EXERCISE OBJECTIVE =>
Write only the number of lines in the data that include the word "frames".

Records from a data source
========================

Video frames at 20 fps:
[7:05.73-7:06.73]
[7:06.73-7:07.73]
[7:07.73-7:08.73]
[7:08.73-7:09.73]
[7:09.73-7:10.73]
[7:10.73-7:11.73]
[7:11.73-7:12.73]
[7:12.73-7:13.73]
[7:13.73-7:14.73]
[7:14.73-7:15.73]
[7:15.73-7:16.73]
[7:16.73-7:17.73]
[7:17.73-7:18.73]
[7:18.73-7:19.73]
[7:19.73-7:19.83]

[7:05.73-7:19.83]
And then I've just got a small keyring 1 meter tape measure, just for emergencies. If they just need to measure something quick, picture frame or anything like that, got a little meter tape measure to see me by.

========================

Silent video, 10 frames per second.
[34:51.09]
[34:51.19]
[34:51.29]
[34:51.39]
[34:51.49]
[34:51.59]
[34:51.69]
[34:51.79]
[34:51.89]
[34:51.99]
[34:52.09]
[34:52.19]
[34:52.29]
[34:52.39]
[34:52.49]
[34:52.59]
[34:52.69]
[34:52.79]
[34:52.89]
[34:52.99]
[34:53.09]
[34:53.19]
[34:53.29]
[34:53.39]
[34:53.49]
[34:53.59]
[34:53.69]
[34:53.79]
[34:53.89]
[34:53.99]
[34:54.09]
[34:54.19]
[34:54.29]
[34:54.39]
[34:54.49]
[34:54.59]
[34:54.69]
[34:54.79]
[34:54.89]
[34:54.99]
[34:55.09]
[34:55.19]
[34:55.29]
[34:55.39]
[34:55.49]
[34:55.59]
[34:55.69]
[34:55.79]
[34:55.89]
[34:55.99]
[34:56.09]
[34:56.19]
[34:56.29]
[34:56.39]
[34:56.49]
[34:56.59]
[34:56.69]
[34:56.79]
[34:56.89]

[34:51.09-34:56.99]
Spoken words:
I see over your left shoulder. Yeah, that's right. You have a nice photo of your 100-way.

========================

ANSWER BELOW =>
2